L'inexorable remontée de la natalité peut également être liée à la déchristianisation de notre pays et au vide spirituel qui en résulte et, avec lui, une profonde angoisse existentielle et métaphysique. Plus de doctrine morale, religieuse ou idéologique. Plus de projet collectif ni de trajectoire d'évolution à accomplir. La vie ne peut plus trouver sens que dans un bonheur individuel, de plus en plus difficile d'accès quand l'individu s'est libéré de toute structure intérieure afin de laisser libre cours à ses désirs.
L'individu-roi, censé être devenu lui-même le but ultime de sa propre existence, cherche désespérément des échappatoires à un sentiment d'absurdité qui menace de l'engloutir. Quoi de mieux alors que de donner naissance à nouveau petit moi qui lui procurera un bonheur sans fin (du moins jusqu'à l'adolescence), qui donnera définitivement un sens irréfragable à son existence et développera un inédit sens du devoir qui lui manquait tant jusque là ? La passion nataliste française serait alors à rapprocher du triste record mondial de notre pays concernant la consommation de médicaments et de psychotropes. L'enfant comme le meilleur des anxiolytiques !
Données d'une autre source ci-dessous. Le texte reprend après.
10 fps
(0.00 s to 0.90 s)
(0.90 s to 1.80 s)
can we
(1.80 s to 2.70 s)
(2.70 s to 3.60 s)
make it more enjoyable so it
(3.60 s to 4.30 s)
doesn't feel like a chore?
« Une terrible carence affective consécutive d'une éducation trop libérale »
Enfin, le dernier symptôme qui peut se cacher derrière nos prouesses natalistes serait celui d'une terrible carence affective consécutive d'une éducation trop libérale. Nous ne faisons plus des enfants pour reprendre l'exploitation familiale, pour faire la guerre ou assurer la perpétuation de certaines valeurs dont on a été soi-même les dépositaires. Nous faisons aujourd'hui des enfants pour être aimé. La transmission se fait désormais à rebours. Les parents ne s'autorisent plus à rien transmettre, ni règles, ni valeurs, ni tradition. L'Enfant roi est, dans sa parfaite virginité, un être immédiatement parfait, qu'aucune forme d'éducation ne doit venir dénaturer. L'Enfant est pur amour, pure joie de vivre, à la fois innocence et Sagesse innée. Il est source de tout et réceptacle de rien. Il naît sur un piédestal pour se perdre progressivement dans la banalité et la médiocrité.
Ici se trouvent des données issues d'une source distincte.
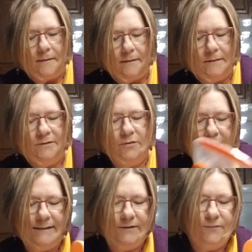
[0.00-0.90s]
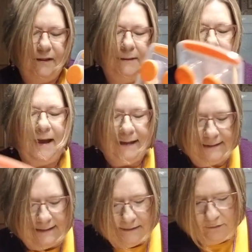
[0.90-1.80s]
so that it's really
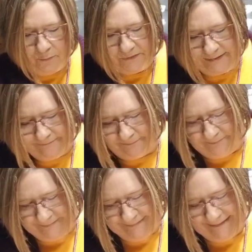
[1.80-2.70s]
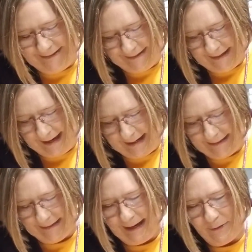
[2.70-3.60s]
packed in. Oops.
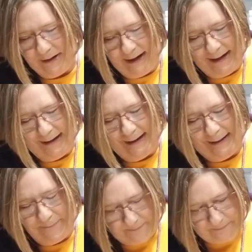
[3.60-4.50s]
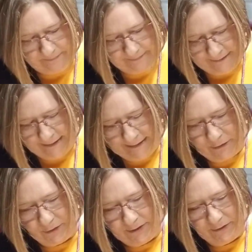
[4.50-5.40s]
Handy. Now I
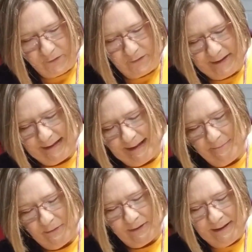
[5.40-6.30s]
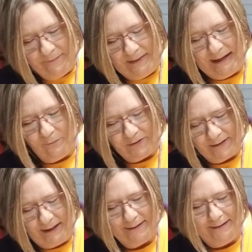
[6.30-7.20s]
turned it over and it came out. That was
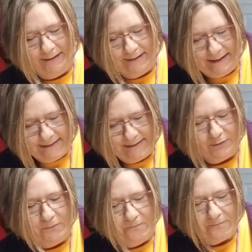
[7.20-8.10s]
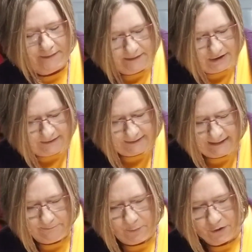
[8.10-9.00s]
not the intent. So just
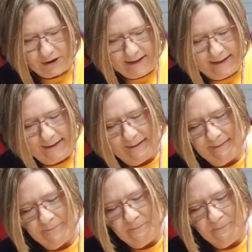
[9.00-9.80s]
keep pushing it in.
L'Enfant sacralisé finit un jour par perdre son innocence et devenir un ado à problème avant de devenir un jeune à la dérive, ou alors simplement un adulte frustré et creux qui, après avoir cherché obsessionnellement l'amour dans un alter-ego de l'autre sexe, finira par ressentir à son tour ce besoin d'enfanter pour se retrouver face à un prolongement de soi même quasi divinisé, qui ne lui renverra de lui même que l'image de la perfection et lui exprimera cet amour stable et inconditionnel qu'il s'est épuisé toute sa vie à rechercher.